Vehicle 10 (10) ₁ ……10 _n ) The imaging device includes an imaging unit 11, a position information acquisition unit 12, and an information processing device 13. The information processing device 13 includes a storage unit 14, a control unit 15, and a communication unit 16. The configuration of each vehicle 10 is the same, and therefore only the first vehicle 10 will be described ₁ 。

The imaging unit 11 is a so-called in-vehicle camera, and includes a camera that captures an image in front of (outside) the vehicle. The imaging unit 11 is preferably a drive recorder (drive recorder) that generates continuous images of the front of the vehicle during running and stopping, and records the generated images in the storage unit 14. In the present embodiment, the imaging unit 11 generates (captures) an image including a traffic sign when approaching the traffic sign (road sign 1, road sign 2, signal lamp 3, etc.).

The position information acquisition unit 12 includes one or more receivers corresponding to any satellite positioning system. For example, the position information acquiring unit 12 may include a GPS (Global Positioning System; global positioning system) receiver. The position information acquiring unit 12 detects position information of the host vehicle 10 (in particular, an image acquisition position at which an image of a traffic sign is acquired).

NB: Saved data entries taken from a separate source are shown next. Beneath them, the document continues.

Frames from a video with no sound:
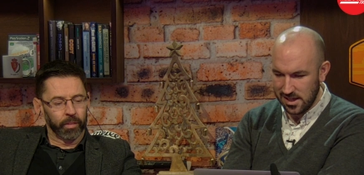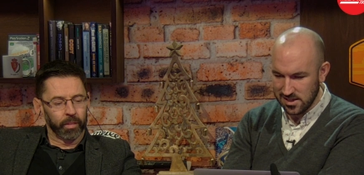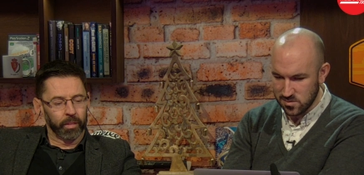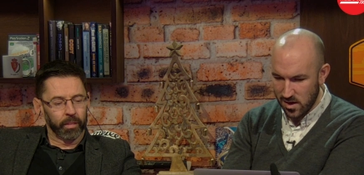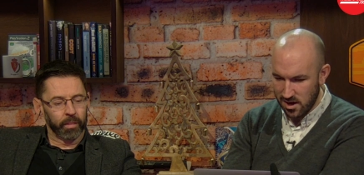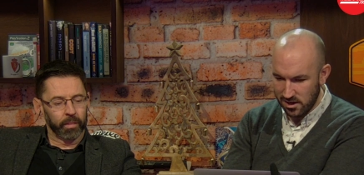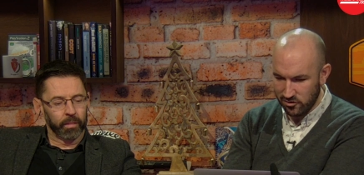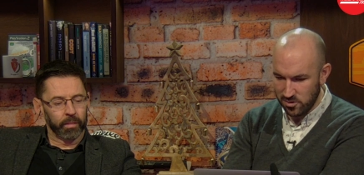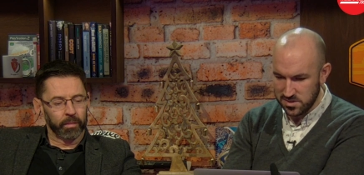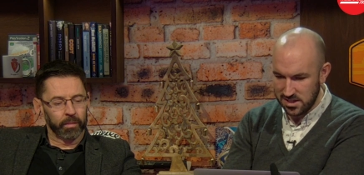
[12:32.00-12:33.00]
Speaker 1: Elsewhere
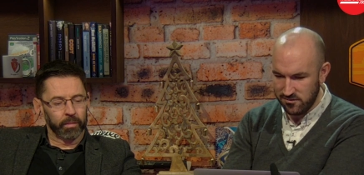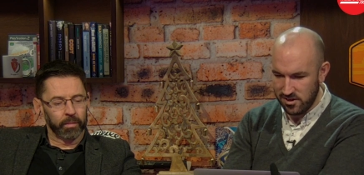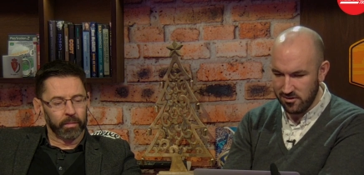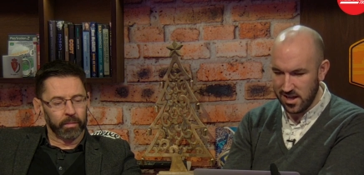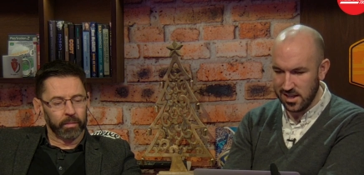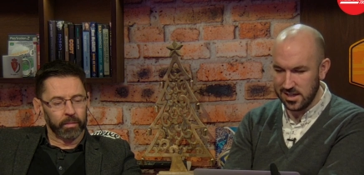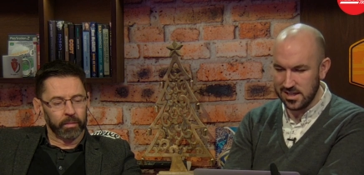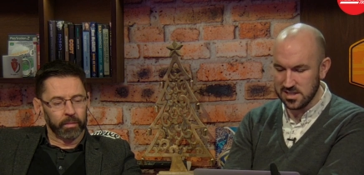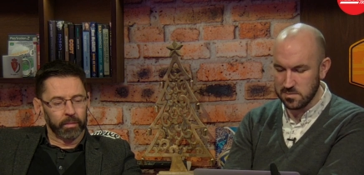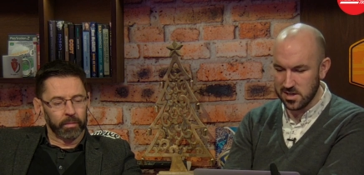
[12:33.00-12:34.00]
in Group G, Villarreal
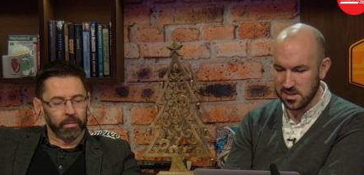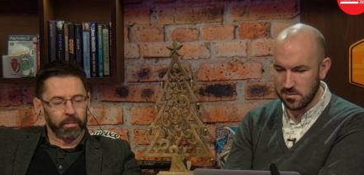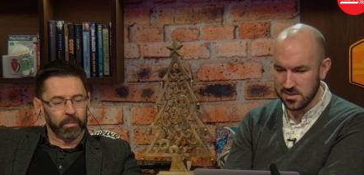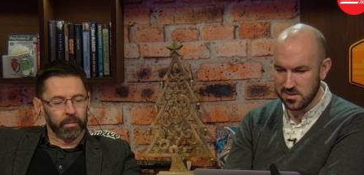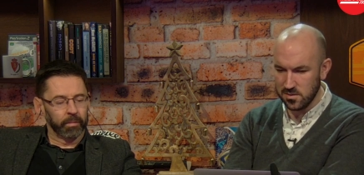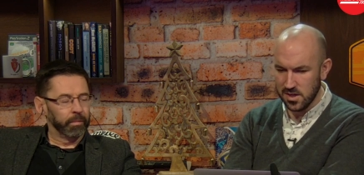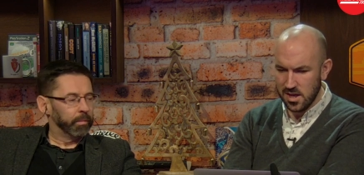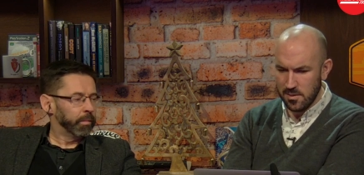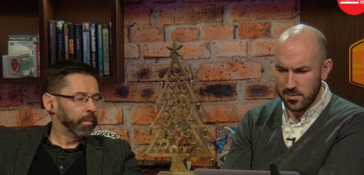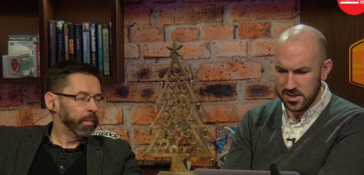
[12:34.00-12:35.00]
leading Spartak Moscow
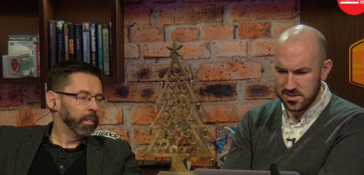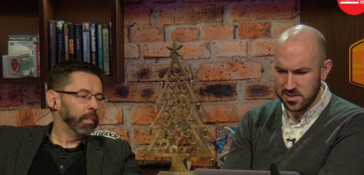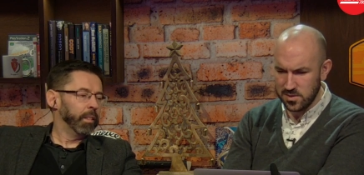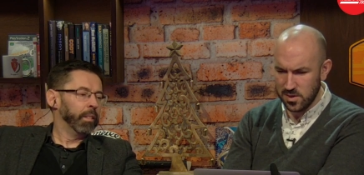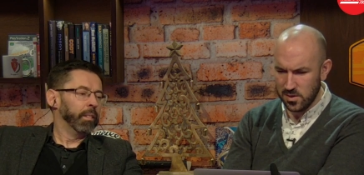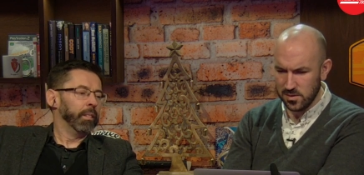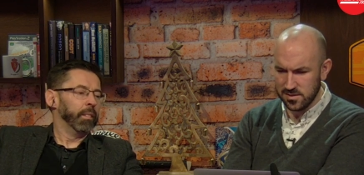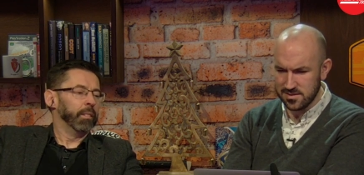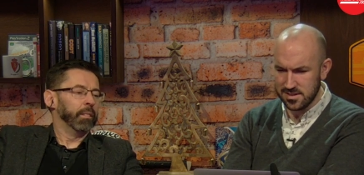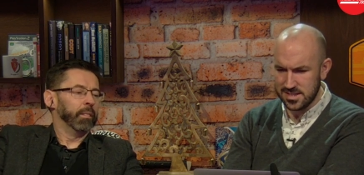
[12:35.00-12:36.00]
by
Speaker 2: two
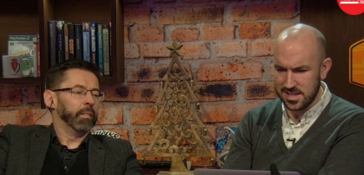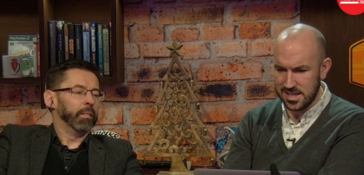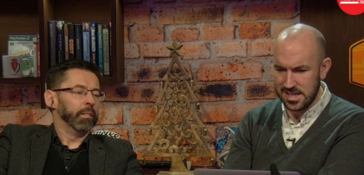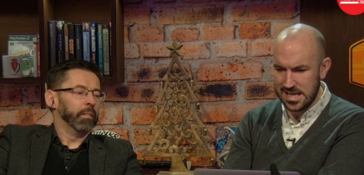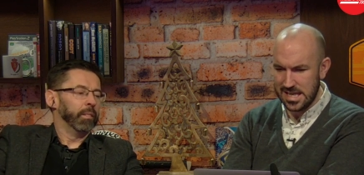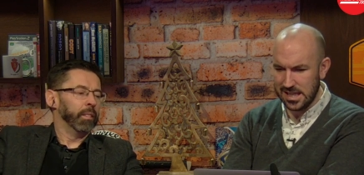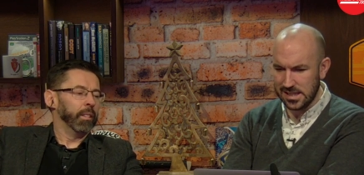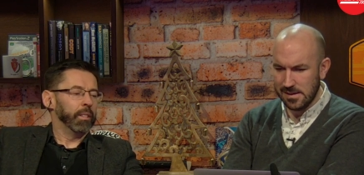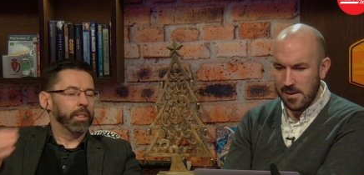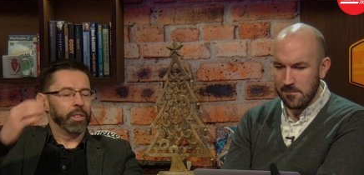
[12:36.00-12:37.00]
goals to
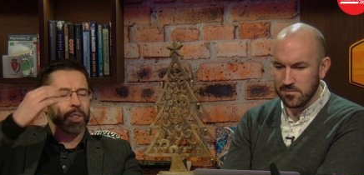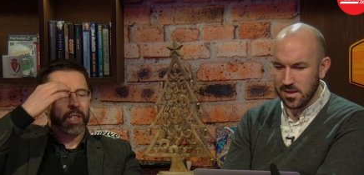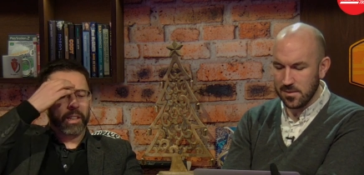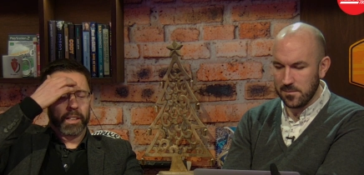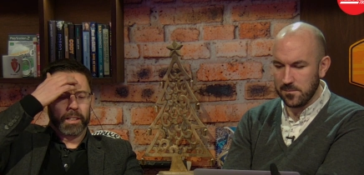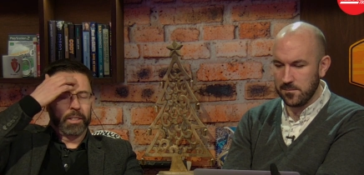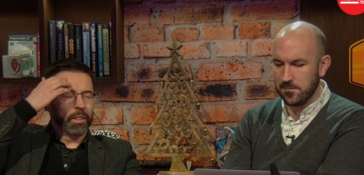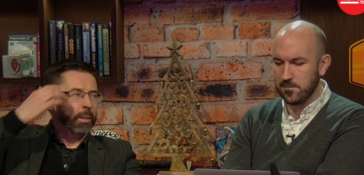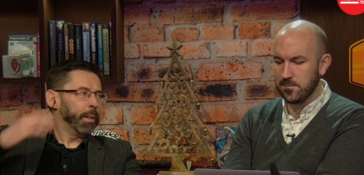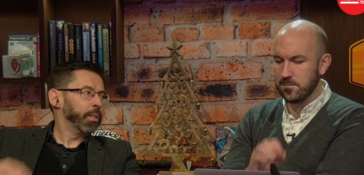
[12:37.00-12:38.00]
nil. Did you see the
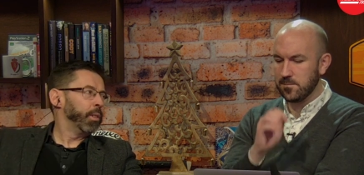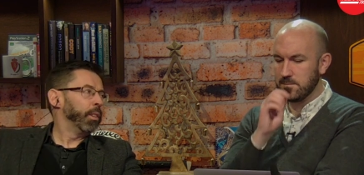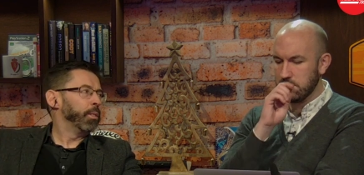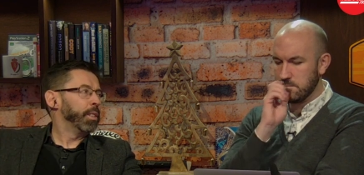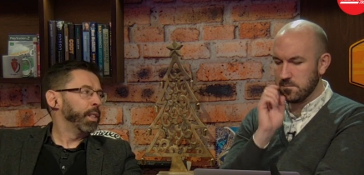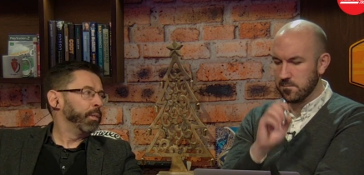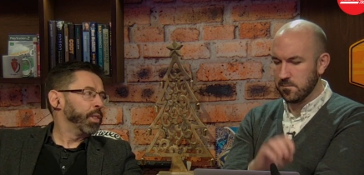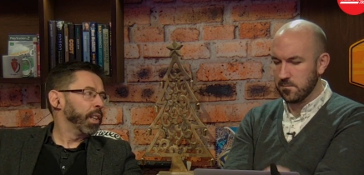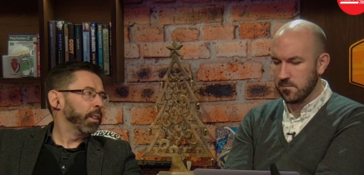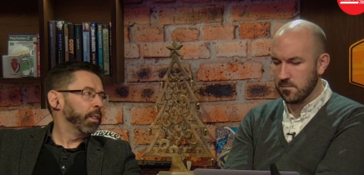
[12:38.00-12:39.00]
documentary on
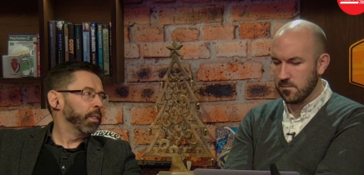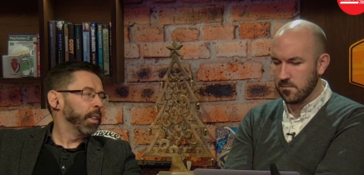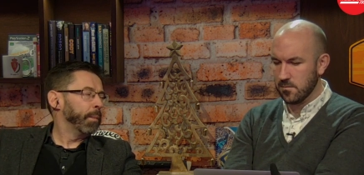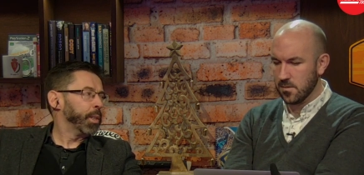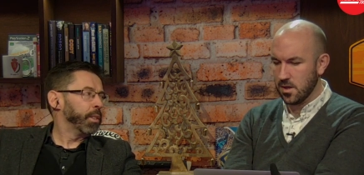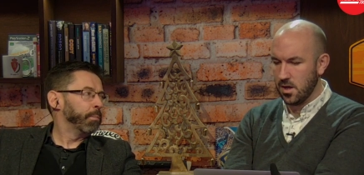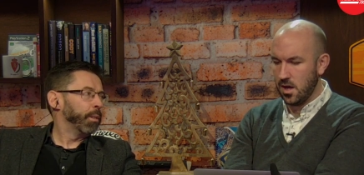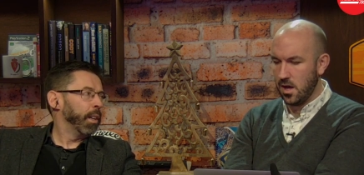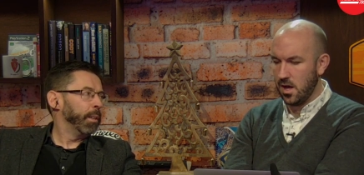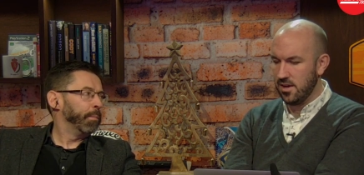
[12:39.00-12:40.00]
Stephen Gerrard on Amazon
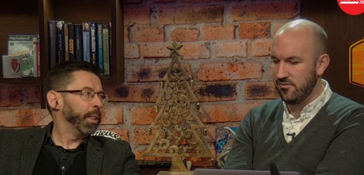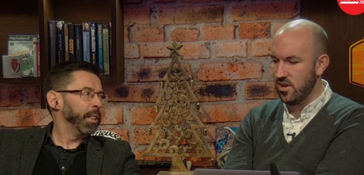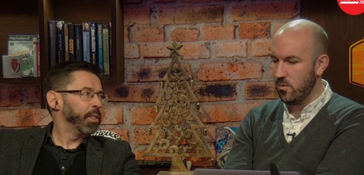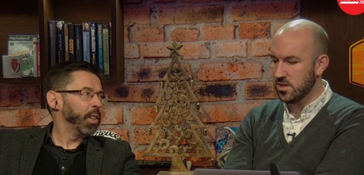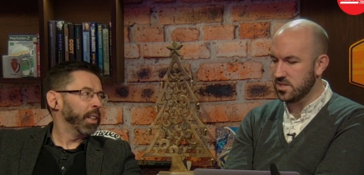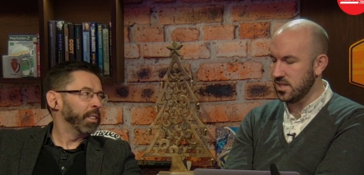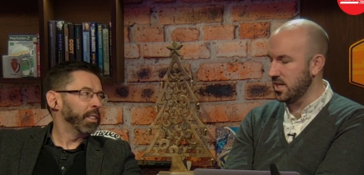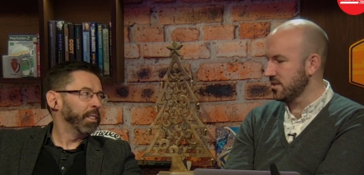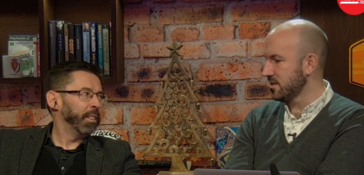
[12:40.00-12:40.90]
Prime?
Speaker 1: I have not watched chance? it yet.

The information processing device 13 is mounted on the vehicle 10, and performs processing such as control of the vehicle 10 and acquisition and transmission of traffic sign images. The information processing apparatus 13 includes a storage unit 14, a control unit 15, and a communication unit 16.

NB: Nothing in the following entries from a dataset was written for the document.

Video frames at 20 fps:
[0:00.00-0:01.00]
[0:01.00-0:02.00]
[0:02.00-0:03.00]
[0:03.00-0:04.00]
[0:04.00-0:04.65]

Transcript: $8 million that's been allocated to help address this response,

The storage unit 14 is a device for recording and storing various information, and includes one or more memories. The "memory" is, for example, a semiconductor memory, a magnetic memory, an optical memory, or the like, but is not limited thereto. Each memory included in the storage unit 14 may function as a main storage device, an auxiliary storage device, or a cache memory, for example. The storage unit 14 stores arbitrary information related to the operation of the vehicle 10. For example, the storage unit 14 stores the video generated by the imaging unit 11 and the position information acquired by the position information acquisition unit 12 in association with time information at the time of generation thereof. In the present embodiment, it is also advantageous to store the setting position of the traffic sign and map information representing the content of the traffic sign. Further, information of a result of analyzing and processing the generated video by the control unit 15 may be stored. The storage unit 14 stores various information related to the operation and control of the vehicle, for example, a vehicle control program of the host vehicle 10.

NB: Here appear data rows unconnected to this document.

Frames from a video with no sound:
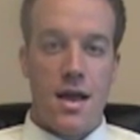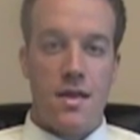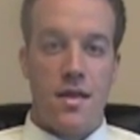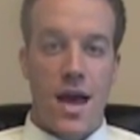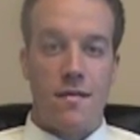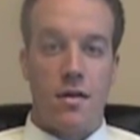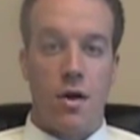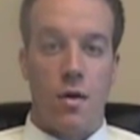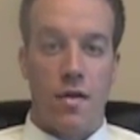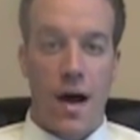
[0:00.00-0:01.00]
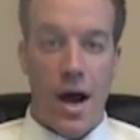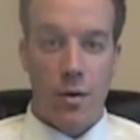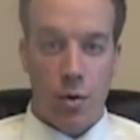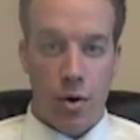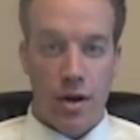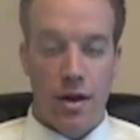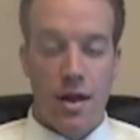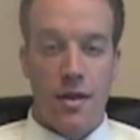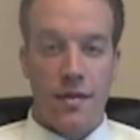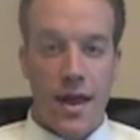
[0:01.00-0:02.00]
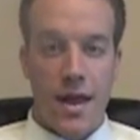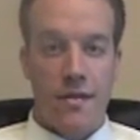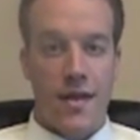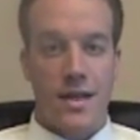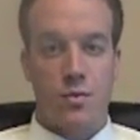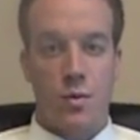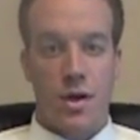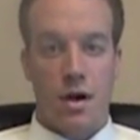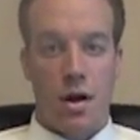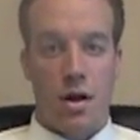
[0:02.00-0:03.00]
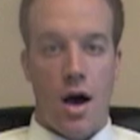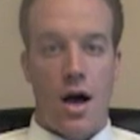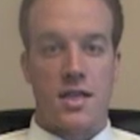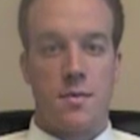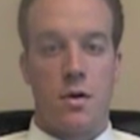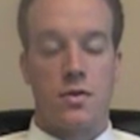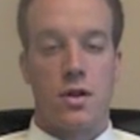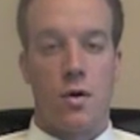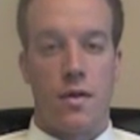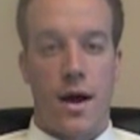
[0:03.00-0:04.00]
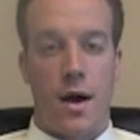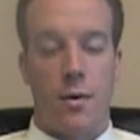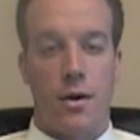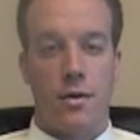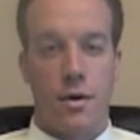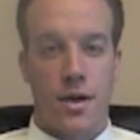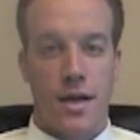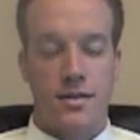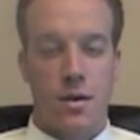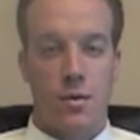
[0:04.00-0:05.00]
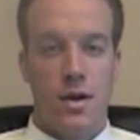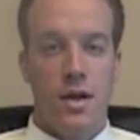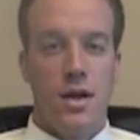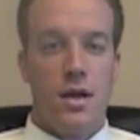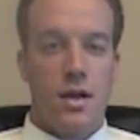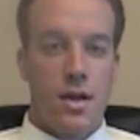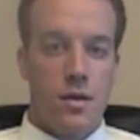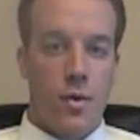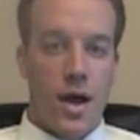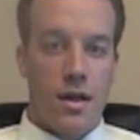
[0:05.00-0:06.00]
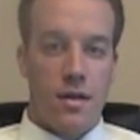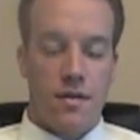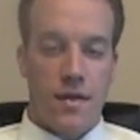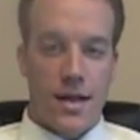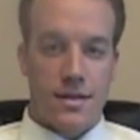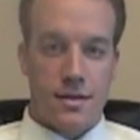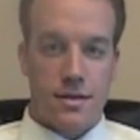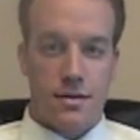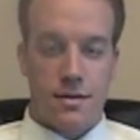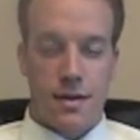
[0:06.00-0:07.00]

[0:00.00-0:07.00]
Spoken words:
and then they have a low thyroid, then that's when we call it Hashimoto's low thyroid. Okay, so either way, that's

The control unit 15 includes one or more processors. The "processor" may be a general purpose processor or a special purpose processor dedicated to particular processing. For example, an ECU (Electronic ControlUnit: electronic control unit) mounted on the vehicle 10 may function as the control unit 15. The control unit 15 controls the operation of the entire first vehicle. For example, the control unit 15 performs control of the imaging unit 11, the positional information acquisition unit 12, the storage unit 14, and the communication unit 16, and performs all control related to the running/operation of the host vehicle. The control unit 15 can perform image analysis, and in the present embodiment, for example, can analyze the video generated by the imaging unit 11 to detect a traffic sign.

The communication unit 16 includes a communication module that performs communication between the host vehicle 10 and the server 20. The communication unit 16 may include a communication module connected to a network or a communication module corresponding to a mobile communication standard such as 4G (4 th Generation: fourth Generation mobile communication technology) and 5G (5 th Generation: fifth Generation mobile communication technology). For example, an onboard communicator such as a DCM (Data Communication Module: data communication module) mounted on the vehicle 10 may function as the communication unit 16. In the present embodiment, the communication unit 16 can transmit the generated traffic sign image to the server 20 in addition to the vehicle position information.

The center (server) 20 includes a server communication unit 21, a server storage unit 22, and a server control unit 23.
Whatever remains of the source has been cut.